Dalam pengalaman sebagai prajurit, saya merasakan betul gegap gempita semangat ketika mendengar kata ‘musuh’ atau ‘lawan’. Berbagai perbedaan dan perselisihan, yang bisa membesar dan awet dalam situasi normal akan terlupa dan sirna di saat semangat tempur membara. Kerja sama dengan begitu saja menjadi mudah dilakukan.

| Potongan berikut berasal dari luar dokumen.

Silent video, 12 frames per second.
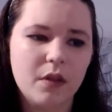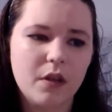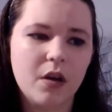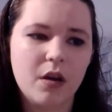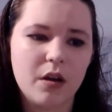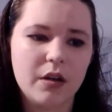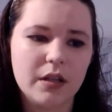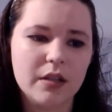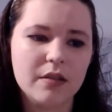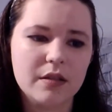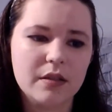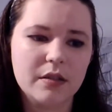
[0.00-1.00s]
the
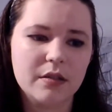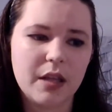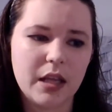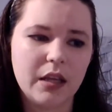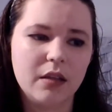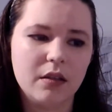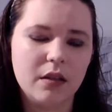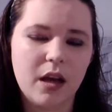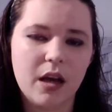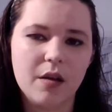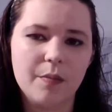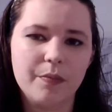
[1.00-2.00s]
hardest thing.
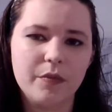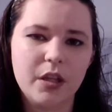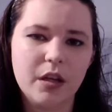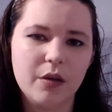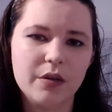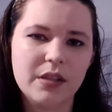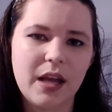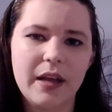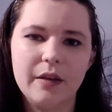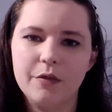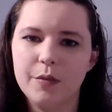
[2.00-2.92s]
You know, aside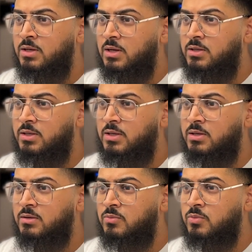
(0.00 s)
And
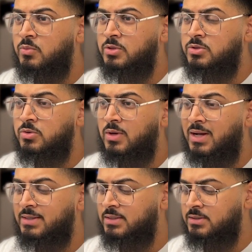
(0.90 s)
here we want to
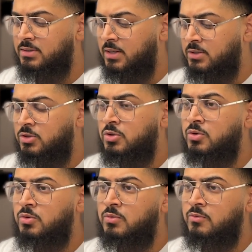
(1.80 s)
add in a
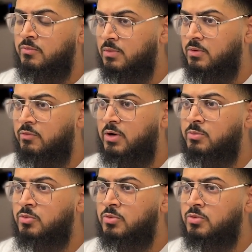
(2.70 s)
new
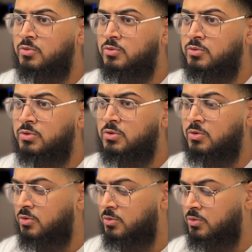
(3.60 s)
variable called
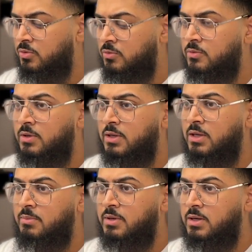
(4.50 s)
Google
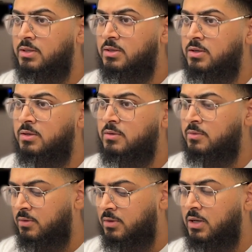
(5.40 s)
API key,
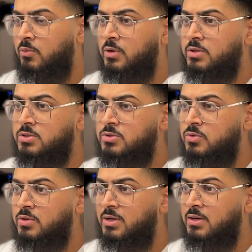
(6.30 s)
and we're going to store
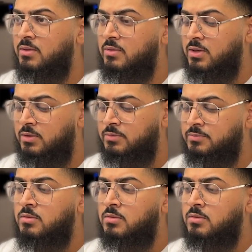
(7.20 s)
that in there.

Saat ini, dalam usia yang ke-78, pertanyaan yang masih belum kunjung terjawab oleh saya ialah bagaimana api nasionalisme dalam Sumpah Pemuda bisa bertahan, dan tetap menjadi matahari bagi bangsa Indonesia. Bagaimanakah, saya bertanya-tanya, kesetiaan terhadap kesepakatan bersama para pendiri bangsa tetap berlanjut oleh generasi demi generasi? Bagaimanakah, dengan segala kelebihan dan kekurangannya, bangsa bernama Indonesia ini tetap hidup dan menjadi tempat hidup yang layak dan bermartabat?

Sejauh ini, jawaban yang saya temukan tidak berbeda dari apa yang mendasari Sum­pah Pemuda, dan akar kelahiran rasa kebangsaan, yakni perasaan senasib-sepenanggungan. Dalam bahasa lain, kita bisa sebut sebagai semangat kebersamaan. Hanya saja kita memerlukan pembaruan.

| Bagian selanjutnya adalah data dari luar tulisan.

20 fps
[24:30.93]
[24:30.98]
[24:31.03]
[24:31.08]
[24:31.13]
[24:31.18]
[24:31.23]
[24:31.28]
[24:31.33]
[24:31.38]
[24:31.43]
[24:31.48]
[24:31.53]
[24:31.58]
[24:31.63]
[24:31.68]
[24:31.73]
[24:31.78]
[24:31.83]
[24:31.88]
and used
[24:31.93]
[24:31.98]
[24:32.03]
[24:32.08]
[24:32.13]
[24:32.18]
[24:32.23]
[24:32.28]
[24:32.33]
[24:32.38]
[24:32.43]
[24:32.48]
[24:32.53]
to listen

Pertama-tama, rasa senasib-sepenanggungan memerlukan pemicu, seperti ‘musuh bersama’ dalam masa perang. Ketika kini peperangan fisik tidak lagi terjadi, apa yang bisa menjadi motif yang kuat?

Sebagai prajurit dan bertahun-tahun terlibat dalam pengelolaan olahraga, terutama sepak bola dan wushu, saya berharap dan terus memperjuangkan olahraga sebagai salah satu unsur pemersatu. Hanya saja, saya menyadari, ini masih terbatas dan bahkan kadang kala dalam berbagai kasus menjadi sumber perpecahan.

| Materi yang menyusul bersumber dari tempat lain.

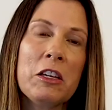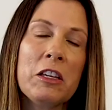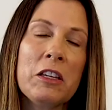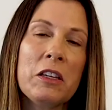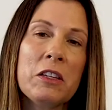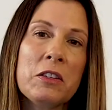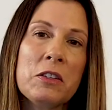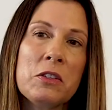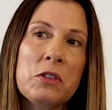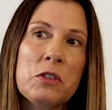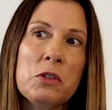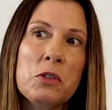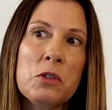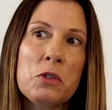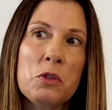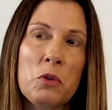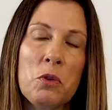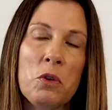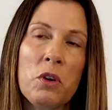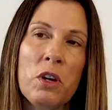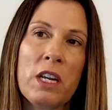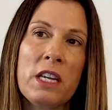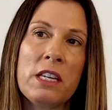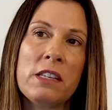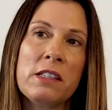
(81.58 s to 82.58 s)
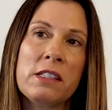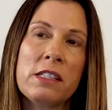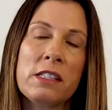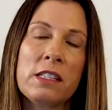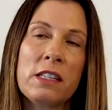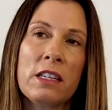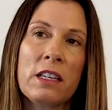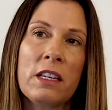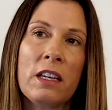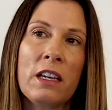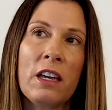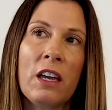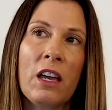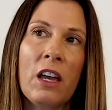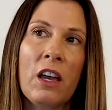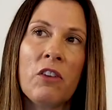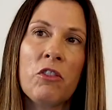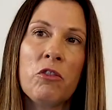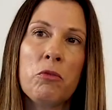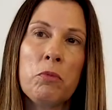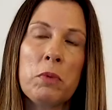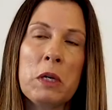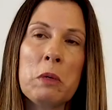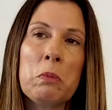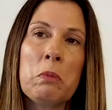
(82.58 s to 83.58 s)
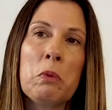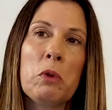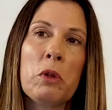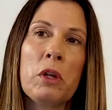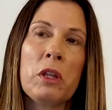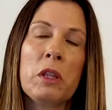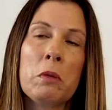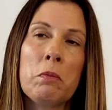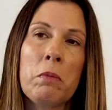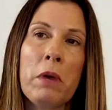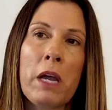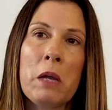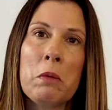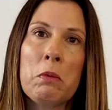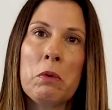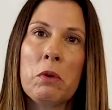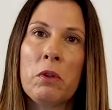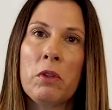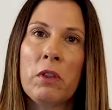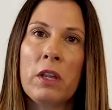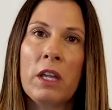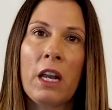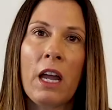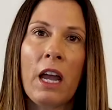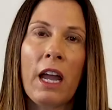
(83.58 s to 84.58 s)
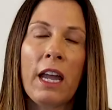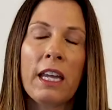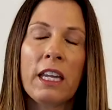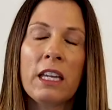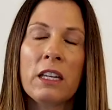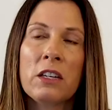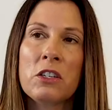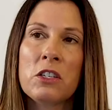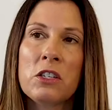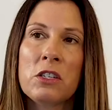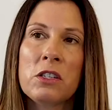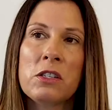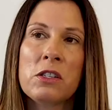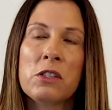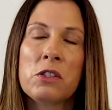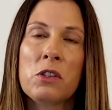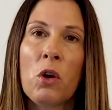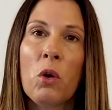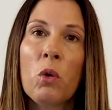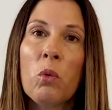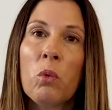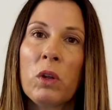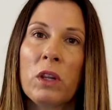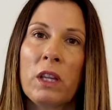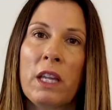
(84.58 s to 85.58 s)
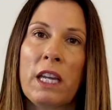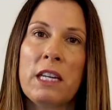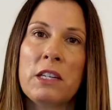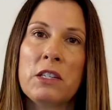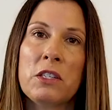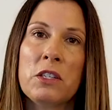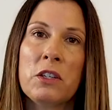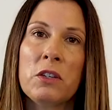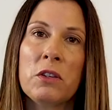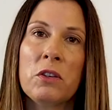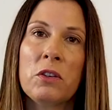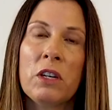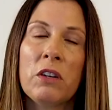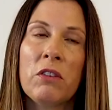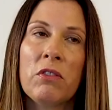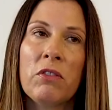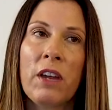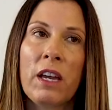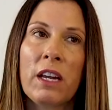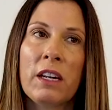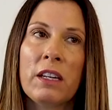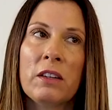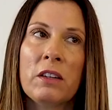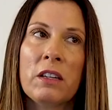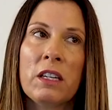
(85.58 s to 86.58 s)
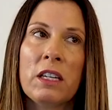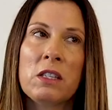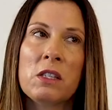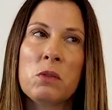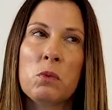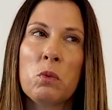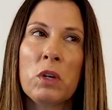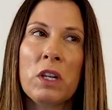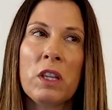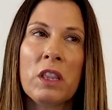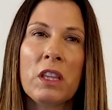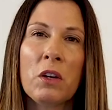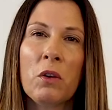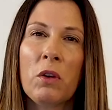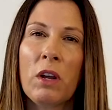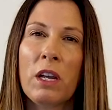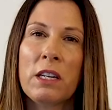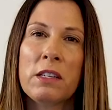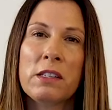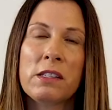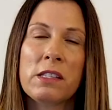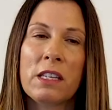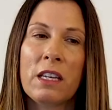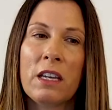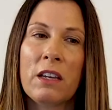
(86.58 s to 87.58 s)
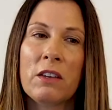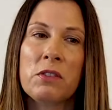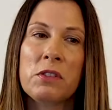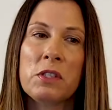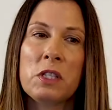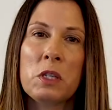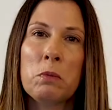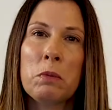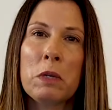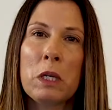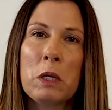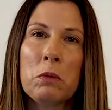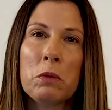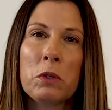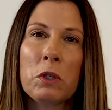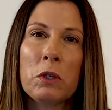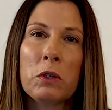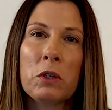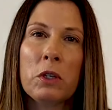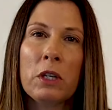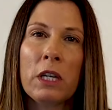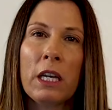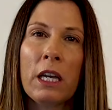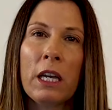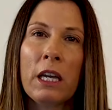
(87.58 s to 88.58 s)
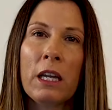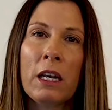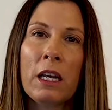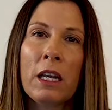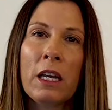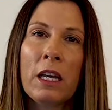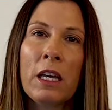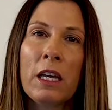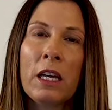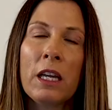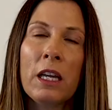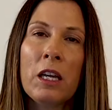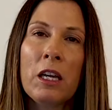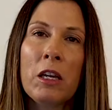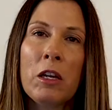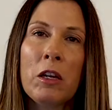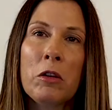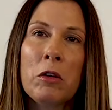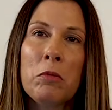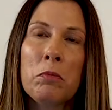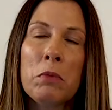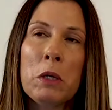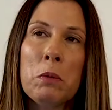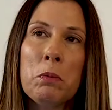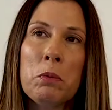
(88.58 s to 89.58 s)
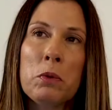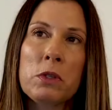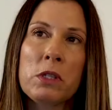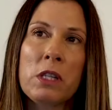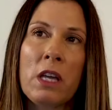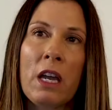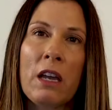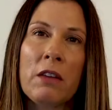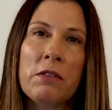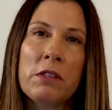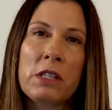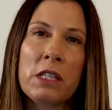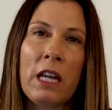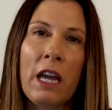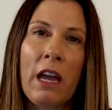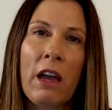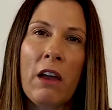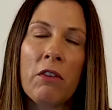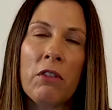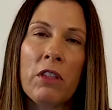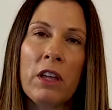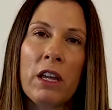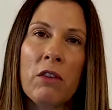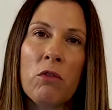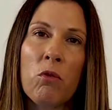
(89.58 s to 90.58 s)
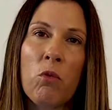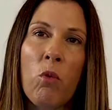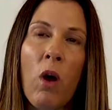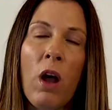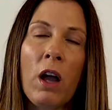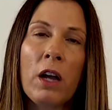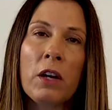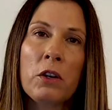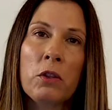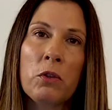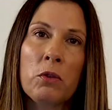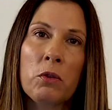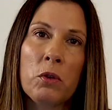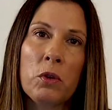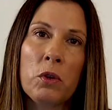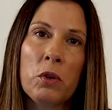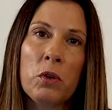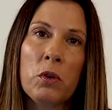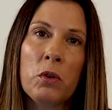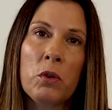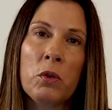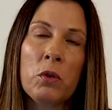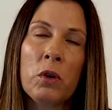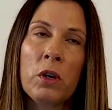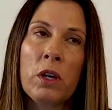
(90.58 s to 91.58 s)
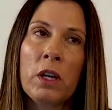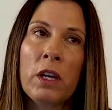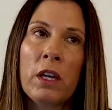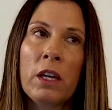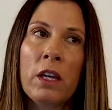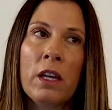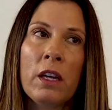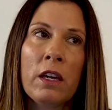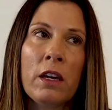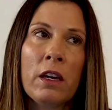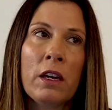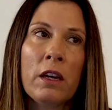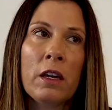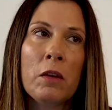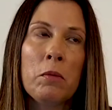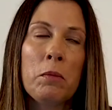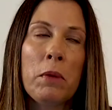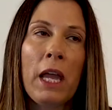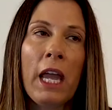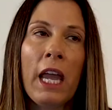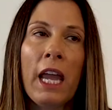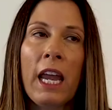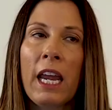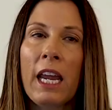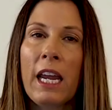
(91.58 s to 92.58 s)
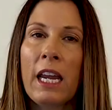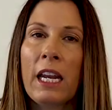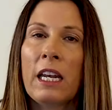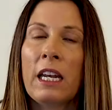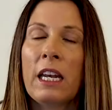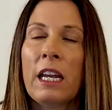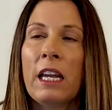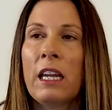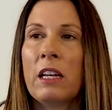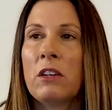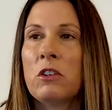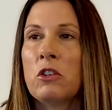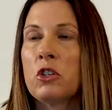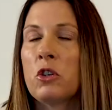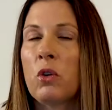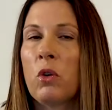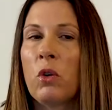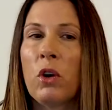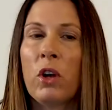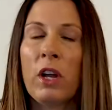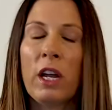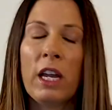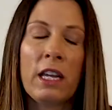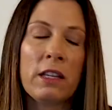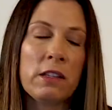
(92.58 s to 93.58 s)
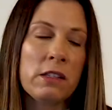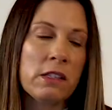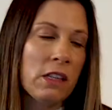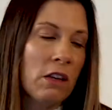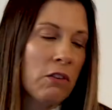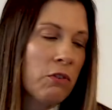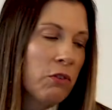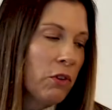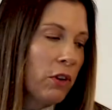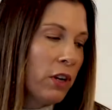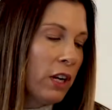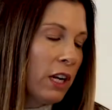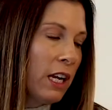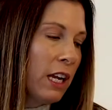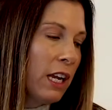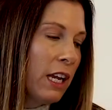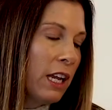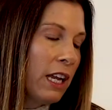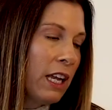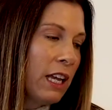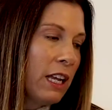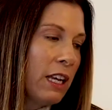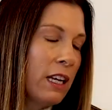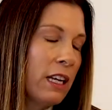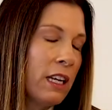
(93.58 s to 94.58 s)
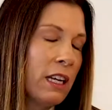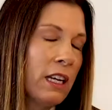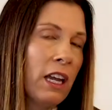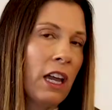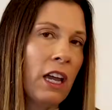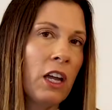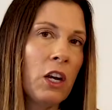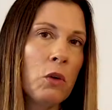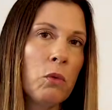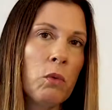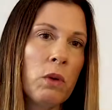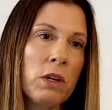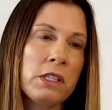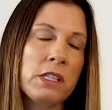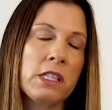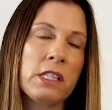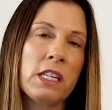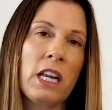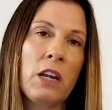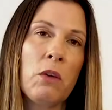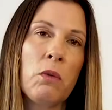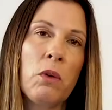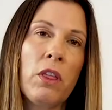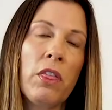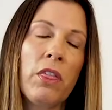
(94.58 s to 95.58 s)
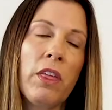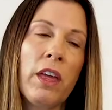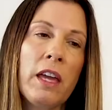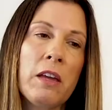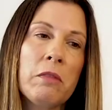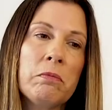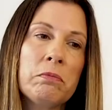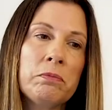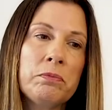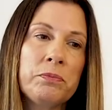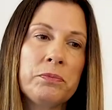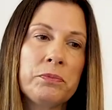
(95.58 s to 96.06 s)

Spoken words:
stories of people in the Bible that I can just so relate to. In fact, it's one of the greatest gifts to be able to look at people's lives and how they've walked through pain and joy and suffering and kind of resonate with them.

Dalam keterbatasan bacaan, saya kemudian menemukan apa yang disebut sebagai paham dan rasa welas asih (compassion), seperti yang diajarkan dalam agama-agama. Welas asih sendiri terlahir karena kemampuan untuk merasakan apa yang dirasakan oleh orang lain, kepekaan terhadap sesama, atau kini juga disebut sebagai kecerdasan sosial.

Kemampuan untuk peka tersebut, jika menjadi cukup kuat, akan melahirkan tindak­an untuk berbuat baik bagi orang lain, atau menjadi apa yang disebut sebagai altruisme. Namun, ini baru satu arah. Supaya menjadi dua arah, dalam budaya kita terdapat apa yang disebut sebagai gotong royong, yakni laku untuk saling menolong dan bekerja sama.